L’avenir et la FFMC

Le monde ne sera pas détruit par ceux qui font le mal, mais par ceux qui les regardent sans rien faire. Citation d’Albert Einstein,

Non, le deux-temps n’a pas disparu, la FFMC en est la preuve. Le premier temps, c’est le présent, avec l’anniversaire de la mise en place de la limitation à 80 km/h sur une bonne partie de notre réseau secondaire à laquelle la FFMC est toujours opposée et pour laquelle les antennes continuent leurs actions. C’est aussi une grosse étape des ZFE (ex-ZAPA, ex-ZCR) avec l’interdiction permanente des véhicules estampillés Crit’Air 4. Deux mesures qui vont contribuer, avec les difficultés croissantes de stationnement imposées aux deux-roues motorisés (2RM), à augmenter encore les écarts entre les plus défavorisés et les nantis : les premiers qui peinent à joindre les deux bouts ne peuvent pas changer de véhicule « en claquant des doigts », et en l’absence d’alternatives efficaces côté transports en commun, beaucoup ont besoin de rejoindre les centres-villes avec leur véhicule individuel devenu indésirable ! Et là, non seulement ils risquent la verbalisation parce que leur véhicule est trop vieux, mais ils ne peuvent même pas stationner faute d’aménagements autres que ceux des parkings payants, alors même que ceux-ci sont en quantité insuffisante !
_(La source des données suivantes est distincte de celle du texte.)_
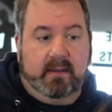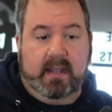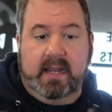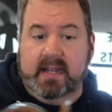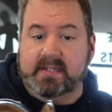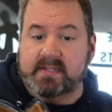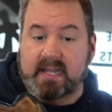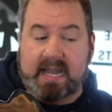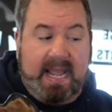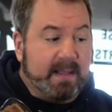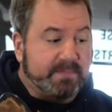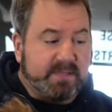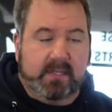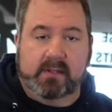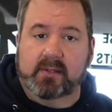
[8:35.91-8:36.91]
And I said,
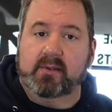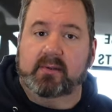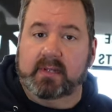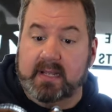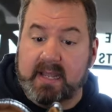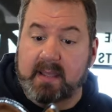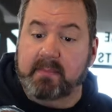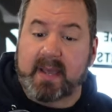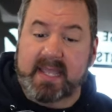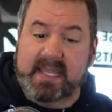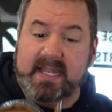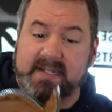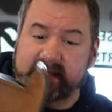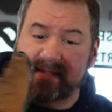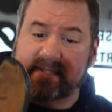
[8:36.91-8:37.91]
absolutely. They might
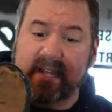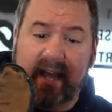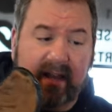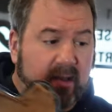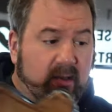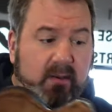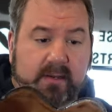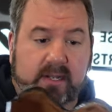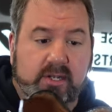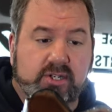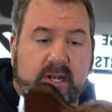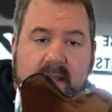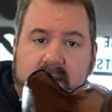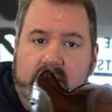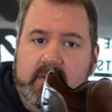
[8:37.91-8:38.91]
get stuck on each
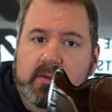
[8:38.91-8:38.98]
other.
Le deuxième temps, c’est l’avenir que nous envisageons tant pour le 2RM que pour le Mouvement motard FFMC. Une quête qui nous oblige à regarder ce qui est proposé comme évolution de nos moteurs thermiques, à commencer par ce que nos gouvernants semblent envisager comme unique solution, la motorisation électrique. Car ne nous y trompons pas, nous parlons des 2RM électriques parce que c’est la seule alternative proposée aujourd’hui aux moteurs thermiques ! La transition énergétique semble inéluctable à moyen terme, il est indispensable de déterminer comment nous y inscrire, avec nos propositions et nos alternatives, comme nous l’avons fait il y a bientôt 40 ans en matière d’assurance, de permis, de péages autoroutiers. Envisager l’avenir, à la façon de ce qui a fondé la FFMC, ce n’est pas tout refuser en bloc. C’est surtout être force de proposition, pour que les alternatives et l’avenir soient nôtres !

Alors, deux-temps ? Oui. Il faut bien entendu continuer à véhiculer nos positions et propositions d’aujourd’hui, et aussi envisager les propositions de demain. Ensemble.